In In Stoutt v. Travis Credit Union, No. 2:20-cv-01280 WBS AC, 2021 U.S. Dist. LEXIS 57392 (E.D. Cal. Mar. 24, 2021), Judge Schubb certified the Creasy TCPA issue for review by the 9th Circuit.  The facts were as follows:

In this putative class action, plaintiff Shawntel Stoutt claims that defendant Travis Credit Union violated § 227(b)(1)(A)(iii) of the Telephone Consumer Protection Act of 1991 (“TCPA”), which prohibits the use of an automatic telephone dialing system (“ATDS”) to call cell phones. See 47 U.S.C. § 227(b)(1)(A)(iii). Plaintiff alleges that defendant used an ATDS to call her cell phone number at least 18 times between January 24, 2019, and February 26, 2020. (See Compl. ¶¶ 20-32 (Docket No. 1).) On October 26, 2020, defendant filed a motion for judgment on the pleadings arguing that, in light of the Supreme Court’s recent decision Barr v. American Association of Political Consultants, Inc., 140 S. Ct. 2335, 207 L. Ed. 2d 784 (2020) (“AAPC”), this court lacked subject matter jurisdiction over plaintiff’s TCPA claim. (Docket No. 12.) This court denied defendant’s motion on January 12, 2021, concluding that because the Supreme court in AAPC had expressly severed the government debt exception from the remainder of the statute, “holding the entire robocall ban to be ineffective as to calls made between 2015 and 2020 would improperly construe AAPC as having invalidated the entirety of § 227(b)(1)(A)(iii), rather than just the government-debt exception, and thus would undermine the Court’s central purpose in severing the statute.” (Docket No. 20 at 9.) Accordingly, the court concluded that it has subject matter jurisdiction over plaintiffs’ TCPA claim. (Id.) Defendant now moves to certify the court’s denial of its motion for judgment on the pleadings for interlocutory appeal pursuant to 28 U.S.C. § 1292(b). (Docket No. 23.)

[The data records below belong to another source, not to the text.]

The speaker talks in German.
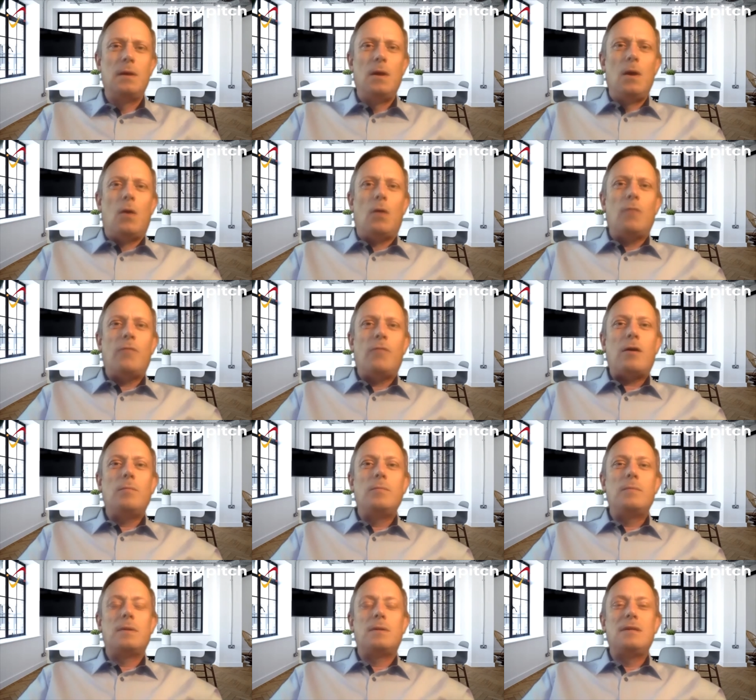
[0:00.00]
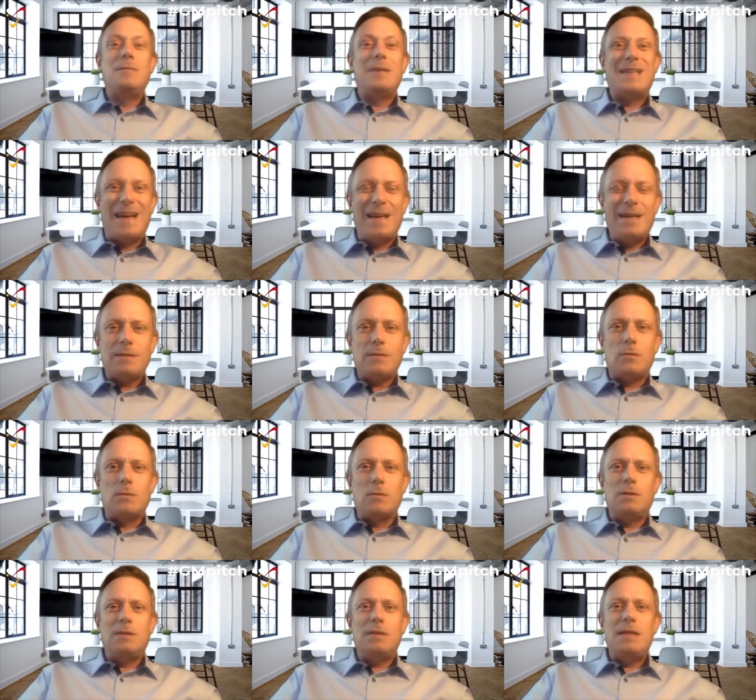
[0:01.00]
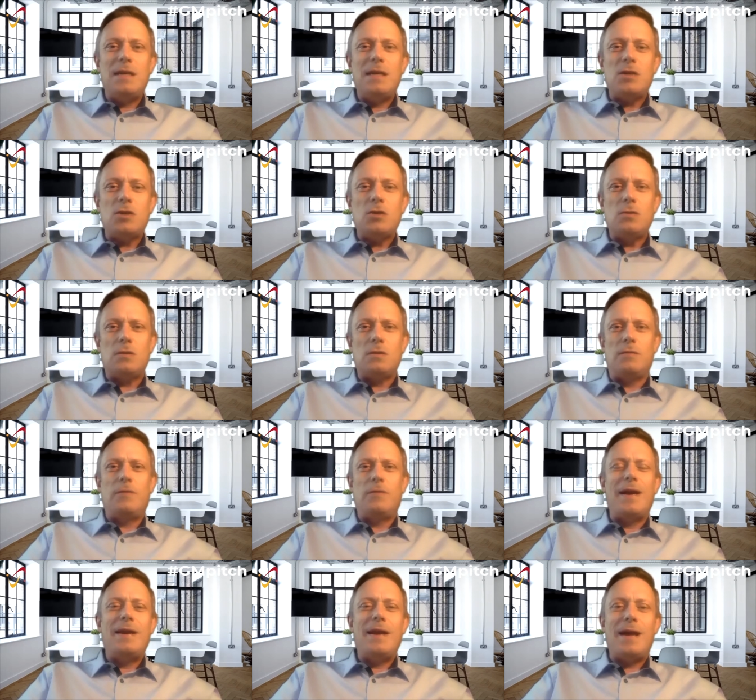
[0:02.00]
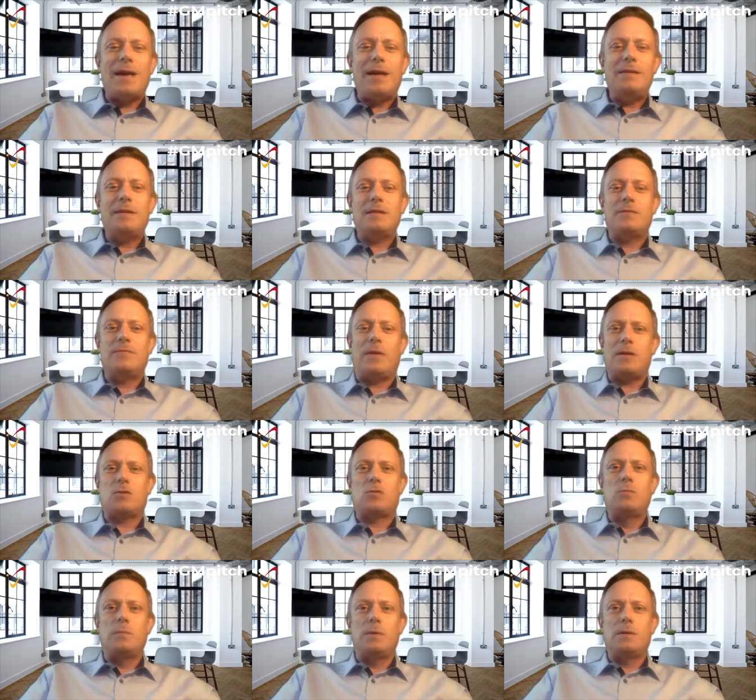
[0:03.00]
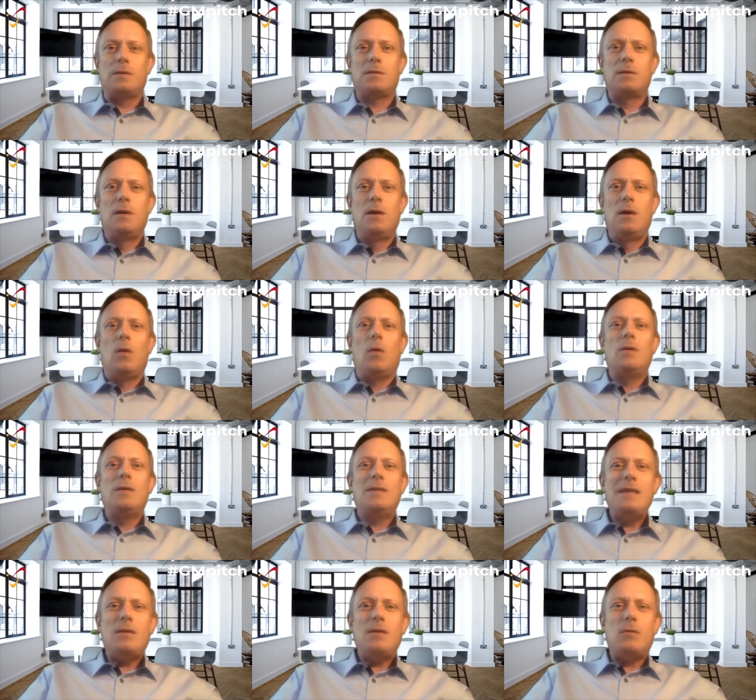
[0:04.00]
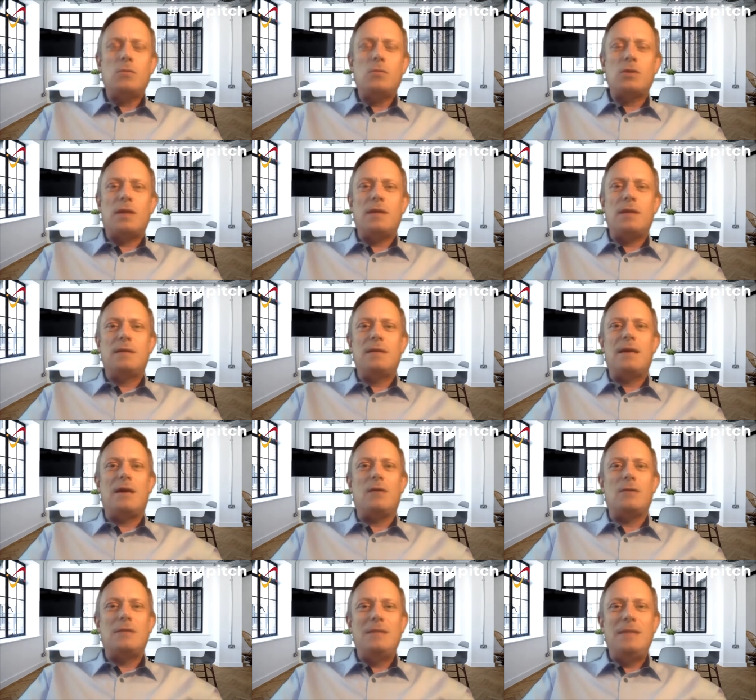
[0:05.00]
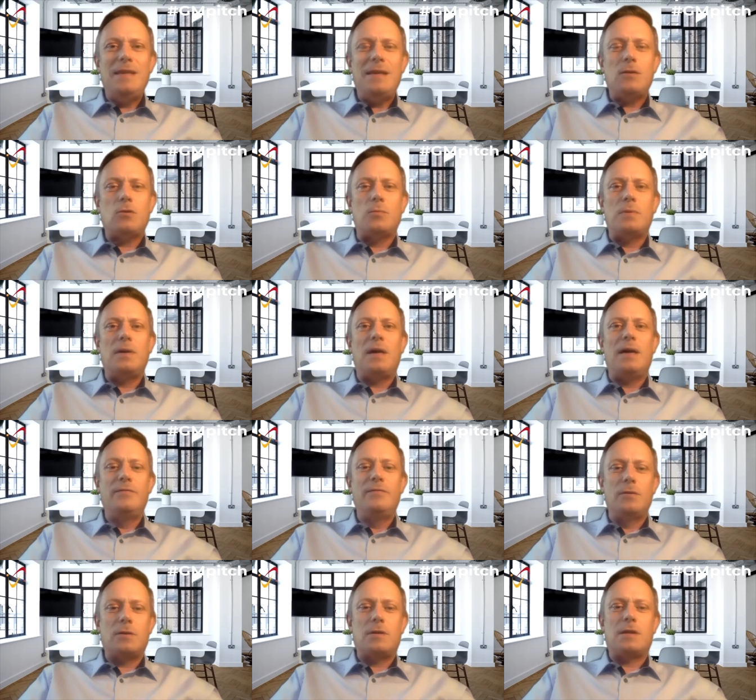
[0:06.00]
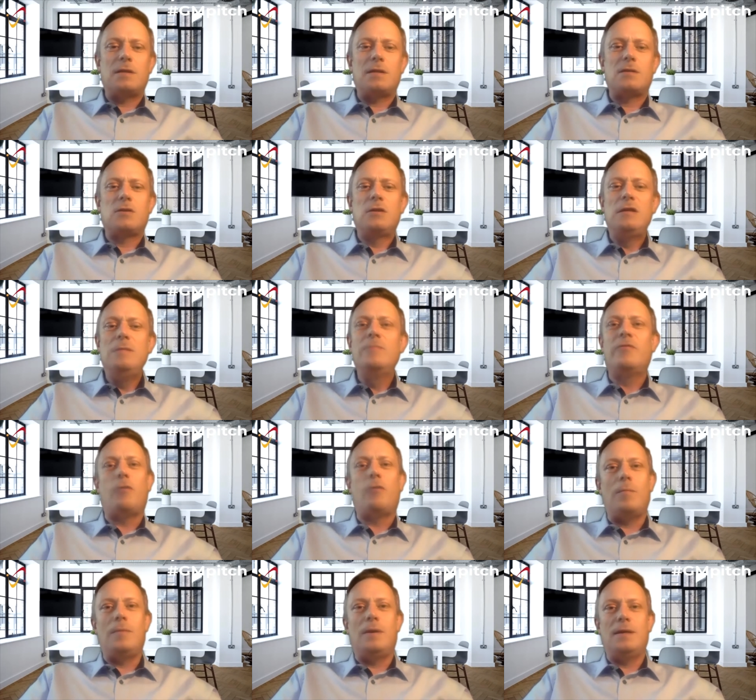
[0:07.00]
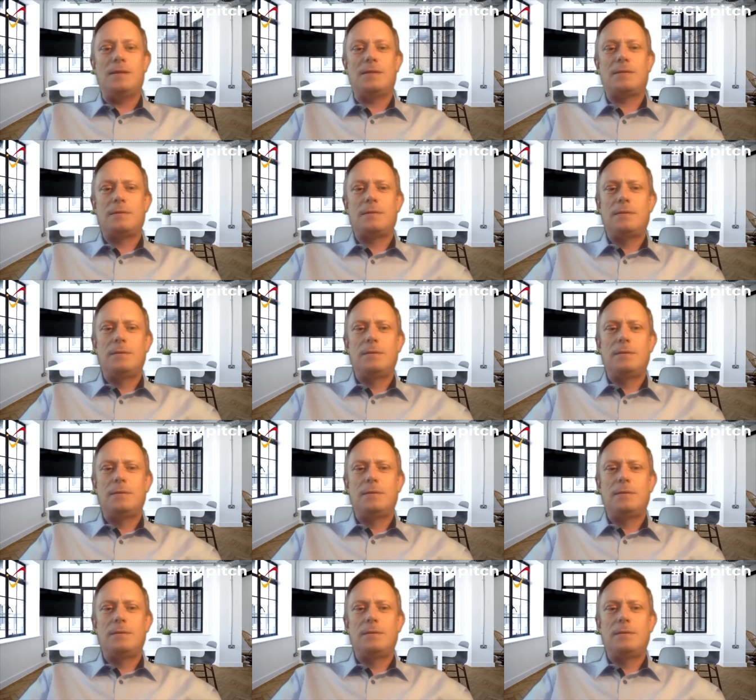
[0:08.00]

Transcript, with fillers: und warum die Begeisterung der Schlüssel für ein nachhaltiges Wachstum ist. Und der Umstand, der aus jeder Gruppe ein wirkliches Team formen lässt.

Judge Schubb held that the 9th Circuit ought to take a look a look at it.

All three factors are met in this case. First, a case presents a controlling question of law if the appellant’s success on appeal would result in dismissal of the case. See Omni MedSci, Inc. v. Apple Inc., No. 19-CV-05924, 2020 U.S. Dist. LEXIS 26671, 2020 WL 759514, at *1 (N.D. Cal. Feb. 14, 2020) (“Standing and subject-matter jurisdiction are controlling issues of law.”). If the Court of Appeals were to adopt defendant’s position regarding the impact of AAPC on the validity of the TCPA’s robocall ban during the time period encompassed by plaintiff’s claim, it would mandate dismissal of the entire action for lack of subject matter jurisdiction. This case therefore presents a controlling question of law. See id. Second, a substantial ground for difference of opinion exists “where ‘. . . novel and difficult questions of first impression are presented.'” Reese v. BP Expl. (Alaska) Inc., 643 F.3d 681, 688 (9th Cir. 2011) (quoting Couch v. Telescope Inc., 611 F.3d 629, 633 (9th Cir. 2010)). District courts across the country have split on the question of whether, in light of AAPC, the TCPA remains enforceable as to claims arising out of allegations of calls to cell phones placed between November 2015 and July 6, 2020. Compare Creasy v. Charter Commc’ns, Inc., Civil Action No. 20-1199, 2020 U.S. Dist. LEXIS 177798, 2020 WL 5761117, at *6 (E.D. La. Sep. 28, 2020) with Trujillo v. Free Energy Sav. Co., LLC, No. 5:19-cv-0272-MCS-SP, 2020 U.S. Dist. LEXIS 239730 (C.D. Cal. Dec. 21, 2020). Because this issue concerns the proper interpretation of a Supreme Court opinion that was recently issued, and no Court of Appeals has decided the issue one way or the other, a substantial ground for difference of opinion exists. Reese, 643 F.3d at 688.